[WHAT TO DO] Repeat the listing below in full.

Segment Start: TASK INPUT

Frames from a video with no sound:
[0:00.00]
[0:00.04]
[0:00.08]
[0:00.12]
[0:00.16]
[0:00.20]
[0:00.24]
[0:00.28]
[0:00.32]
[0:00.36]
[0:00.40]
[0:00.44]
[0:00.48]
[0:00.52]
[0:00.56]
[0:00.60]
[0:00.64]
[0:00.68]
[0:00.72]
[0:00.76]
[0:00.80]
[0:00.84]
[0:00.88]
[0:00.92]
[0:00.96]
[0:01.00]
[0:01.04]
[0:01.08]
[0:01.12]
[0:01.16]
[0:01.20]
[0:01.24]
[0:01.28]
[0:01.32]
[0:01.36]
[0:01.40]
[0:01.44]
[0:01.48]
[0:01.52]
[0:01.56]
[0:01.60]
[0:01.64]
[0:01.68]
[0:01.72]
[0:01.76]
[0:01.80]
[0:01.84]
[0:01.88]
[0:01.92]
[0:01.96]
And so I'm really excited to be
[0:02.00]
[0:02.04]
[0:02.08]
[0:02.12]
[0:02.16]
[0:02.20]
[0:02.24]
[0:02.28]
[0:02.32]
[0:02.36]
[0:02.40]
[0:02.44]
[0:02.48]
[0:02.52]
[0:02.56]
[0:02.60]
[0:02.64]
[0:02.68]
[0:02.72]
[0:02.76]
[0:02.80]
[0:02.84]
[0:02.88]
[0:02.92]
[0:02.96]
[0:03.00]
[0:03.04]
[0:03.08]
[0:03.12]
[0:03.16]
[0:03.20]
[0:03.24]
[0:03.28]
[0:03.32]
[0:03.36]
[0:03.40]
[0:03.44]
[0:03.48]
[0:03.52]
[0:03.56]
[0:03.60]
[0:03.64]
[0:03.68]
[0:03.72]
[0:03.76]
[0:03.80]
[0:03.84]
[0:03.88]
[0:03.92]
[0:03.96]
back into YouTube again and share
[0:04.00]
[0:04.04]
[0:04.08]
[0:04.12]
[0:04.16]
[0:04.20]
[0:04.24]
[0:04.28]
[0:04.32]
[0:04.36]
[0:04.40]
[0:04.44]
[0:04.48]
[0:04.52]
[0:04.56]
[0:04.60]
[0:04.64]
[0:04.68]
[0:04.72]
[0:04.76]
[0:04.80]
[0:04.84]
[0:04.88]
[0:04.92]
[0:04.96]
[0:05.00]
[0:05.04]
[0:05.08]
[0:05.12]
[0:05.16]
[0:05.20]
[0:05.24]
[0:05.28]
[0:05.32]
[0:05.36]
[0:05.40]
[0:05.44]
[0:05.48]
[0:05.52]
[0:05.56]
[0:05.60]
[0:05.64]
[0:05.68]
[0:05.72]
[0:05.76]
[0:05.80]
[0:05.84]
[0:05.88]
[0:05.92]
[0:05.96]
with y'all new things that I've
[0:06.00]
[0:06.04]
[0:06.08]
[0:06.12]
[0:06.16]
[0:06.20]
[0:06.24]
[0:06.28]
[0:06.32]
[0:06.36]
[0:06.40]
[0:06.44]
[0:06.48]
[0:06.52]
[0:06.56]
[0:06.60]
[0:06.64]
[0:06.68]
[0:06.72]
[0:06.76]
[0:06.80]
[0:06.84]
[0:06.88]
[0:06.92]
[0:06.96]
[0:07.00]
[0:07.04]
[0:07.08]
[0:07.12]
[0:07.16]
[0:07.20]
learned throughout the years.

Segment End: TASK INPUT

[COMPLETED EXERCISE]
Frames from a video with no sound:
[0:00.00]
[0:00.04]
[0:00.08]
[0:00.12]
[0:00.16]
[0:00.20]
[0:00.24]
[0:00.28]
[0:00.32]
[0:00.36]
[0:00.40]
[0:00.44]
[0:00.48]
[0:00.52]
[0:00.56]
[0:00.60]
[0:00.64]
[0:00.68]
[0:00.72]
[0:00.76]
[0:00.80]
[0:00.84]
[0:00.88]
[0:00.92]
[0:00.96]
[0:01.00]
[0:01.04]
[0:01.08]
[0:01.12]
[0:01.16]
[0:01.20]
[0:01.24]
[0:01.28]
[0:01.32]
[0:01.36]
[0:01.40]
[0:01.44]
[0:01.48]
[0:01.52]
[0:01.56]
[0:01.60]
[0:01.64]
[0:01.68]
[0:01.72]
[0:01.76]
[0:01.80]
[0:01.84]
[0:01.88]
[0:01.92]
[0:01.96]
And so I'm really excited to be
[0:02.00]
[0:02.04]
[0:02.08]
[0:02.12]
[0:02.16]
[0:02.20]
[0:02.24]
[0:02.28]
[0:02.32]
[0:02.36]
[0:02.40]
[0:02.44]
[0:02.48]
[0:02.52]
[0:02.56]
[0:02.60]
[0:02.64]
[0:02.68]
[0:02.72]
[0:02.76]
[0:02.80]
[0:02.84]
[0:02.88]
[0:02.92]
[0:02.96]
[0:03.00]
[0:03.04]
[0:03.08]
[0:03.12]
[0:03.16]
[0:03.20]
[0:03.24]
[0:03.28]
[0:03.32]
[0:03.36]
[0:03.40]
[0:03.44]
[0:03.48]
[0:03.52]
[0:03.56]
[0:03.60]
[0:03.64]
[0:03.68]
[0:03.72]
[0:03.76]
[0:03.80]
[0:03.84]
[0:03.88]
[0:03.92]
[0:03.96]
back into YouTube again and share
[0:04.00]
[0:04.04]
[0:04.08]
[0:04.12]
[0:04.16]
[0:04.20]
[0:04.24]
[0:04.28]
[0:04.32]
[0:04.36]
[0:04.40]
[0:04.44]
[0:04.48]
[0:04.52]
[0:04.56]
[0:04.60]
[0:04.64]
[0:04.68]
[0:04.72]
[0:04.76]
[0:04.80]
[0:04.84]
[0:04.88]
[0:04.92]
[0:04.96]
[0:05.00]
[0:05.04]
[0:05.08]
[0:05.12]
[0:05.16]
[0:05.20]
[0:05.24]
[0:05.28]
[0:05.32]
[0:05.36]
[0:05.40]
[0:05.44]
[0:05.48]
[0:05.52]
[0:05.56]
[0:05.60]
[0:05.64]
[0:05.68]
[0:05.72]
[0:05.76]
[0:05.80]
[0:05.84]
[0:05.88]
[0:05.92]
[0:05.96]
with y'all new things that I've
[0:06.00]
[0:06.04]
[0:06.08]
[0:06.12]
[0:06.16]
[0:06.20]
[0:06.24]
[0:06.28]
[0:06.32]
[0:06.36]
[0:06.40]
[0:06.44]
[0:06.48]
[0:06.52]
[0:06.56]
[0:06.60]
[0:06.64]
[0:06.68]
[0:06.72]
[0:06.76]
[0:06.80]
[0:06.84]
[0:06.88]
[0:06.92]
[0:06.96]
[0:07.00]
[0:07.04]
[0:07.08]
[0:07.12]
[0:07.16]
[0:07.20]
learned throughout the years.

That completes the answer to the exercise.